Task requirements: Take the lines below from the one with "[18:15.33-18:16.33]" through the one with "[18:28.33-18:29.33]" and print only them, exactly. Don't print the pictures.

(Collected data)

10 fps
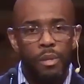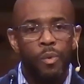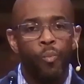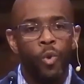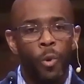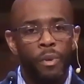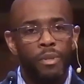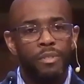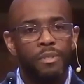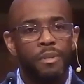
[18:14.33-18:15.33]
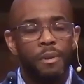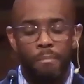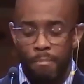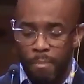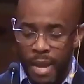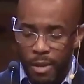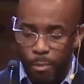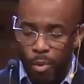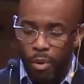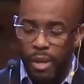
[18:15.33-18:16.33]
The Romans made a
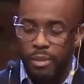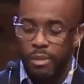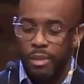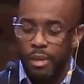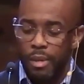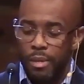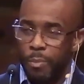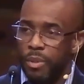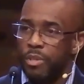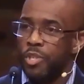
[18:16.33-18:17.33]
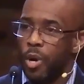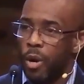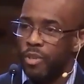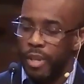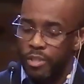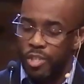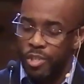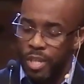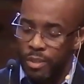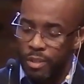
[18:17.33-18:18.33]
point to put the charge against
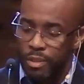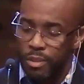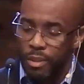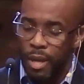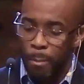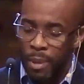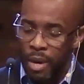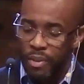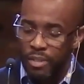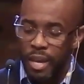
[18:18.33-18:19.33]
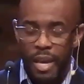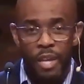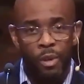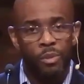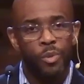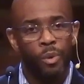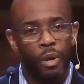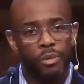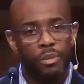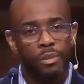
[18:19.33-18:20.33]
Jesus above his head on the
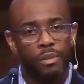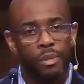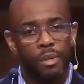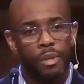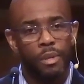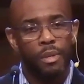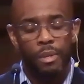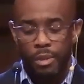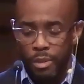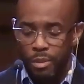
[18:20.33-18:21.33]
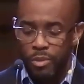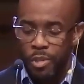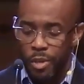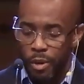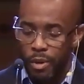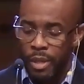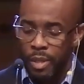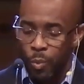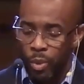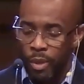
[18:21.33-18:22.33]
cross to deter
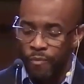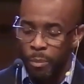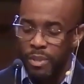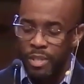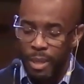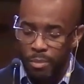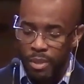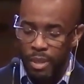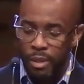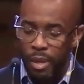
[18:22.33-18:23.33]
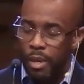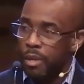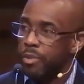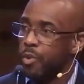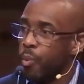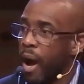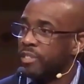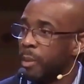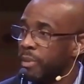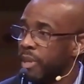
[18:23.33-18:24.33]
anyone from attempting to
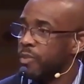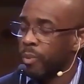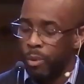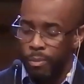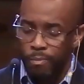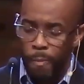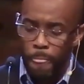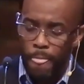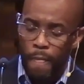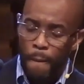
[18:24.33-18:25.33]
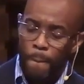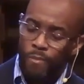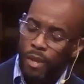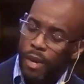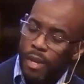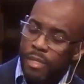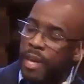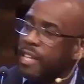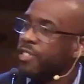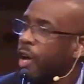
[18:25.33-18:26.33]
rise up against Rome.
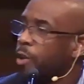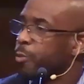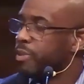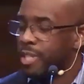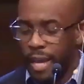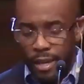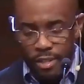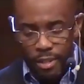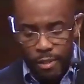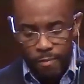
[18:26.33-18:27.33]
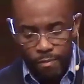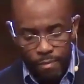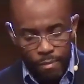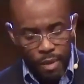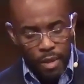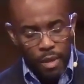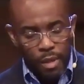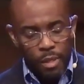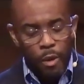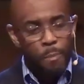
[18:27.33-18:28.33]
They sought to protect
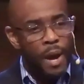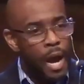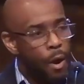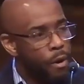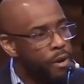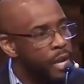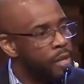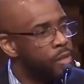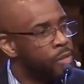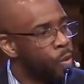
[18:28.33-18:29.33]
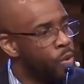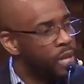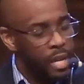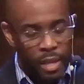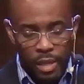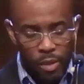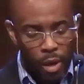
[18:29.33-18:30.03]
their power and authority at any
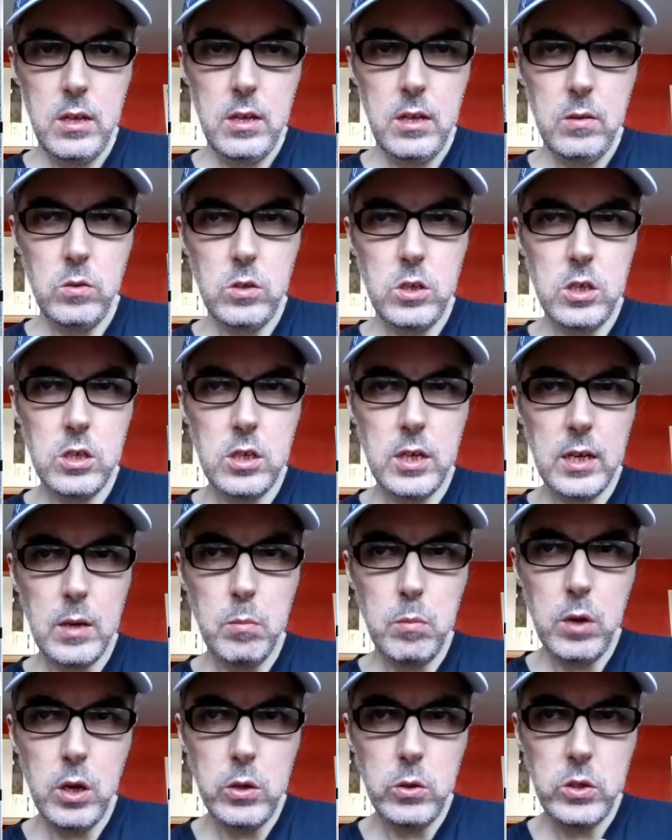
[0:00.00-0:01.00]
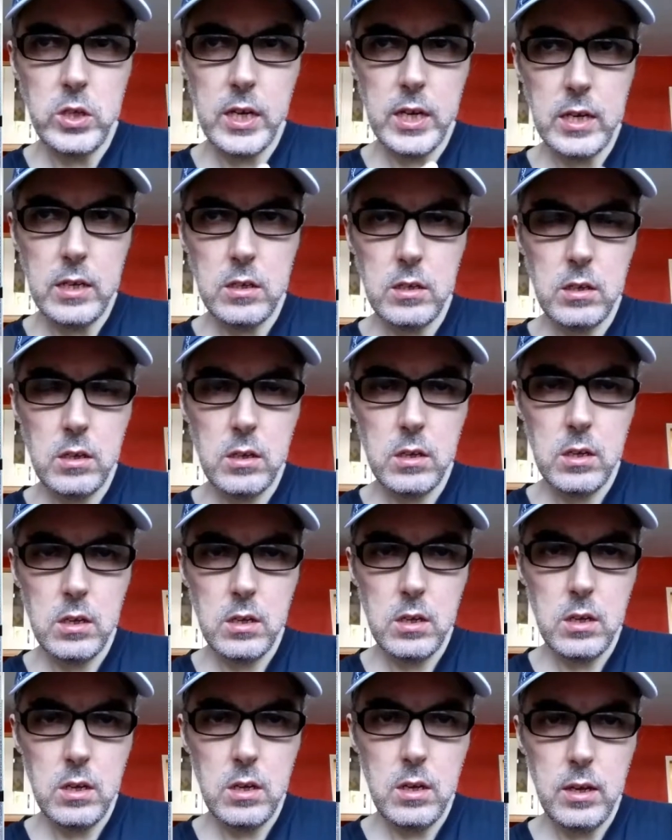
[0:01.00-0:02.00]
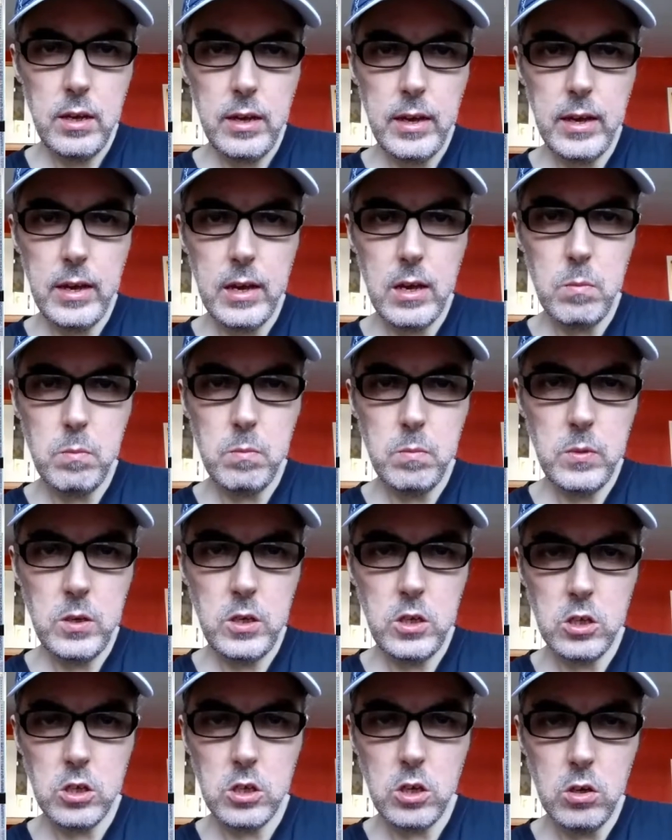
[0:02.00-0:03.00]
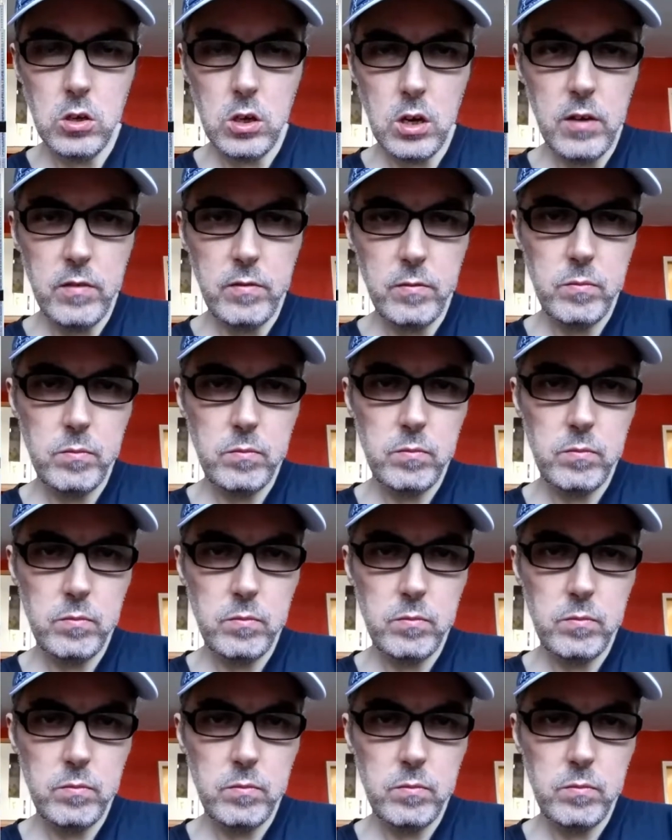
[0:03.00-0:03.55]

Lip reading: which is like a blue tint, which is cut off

Result of this exercise:
[18:15.33-18:16.33]
The Romans made a
[18:16.33-18:17.33]
[18:17.33-18:18.33]
point to put the charge against
[18:18.33-18:19.33]
[18:19.33-18:20.33]
Jesus above his head on the
[18:20.33-18:21.33]
[18:21.33-18:22.33]
cross to deter
[18:22.33-18:23.33]
[18:23.33-18:24.33]
anyone from attempting to
[18:24.33-18:25.33]
[18:25.33-18:26.33]
rise up against Rome.
[18:26.33-18:27.33]
[18:27.33-18:28.33]
They sought to protect
[18:28.33-18:29.33]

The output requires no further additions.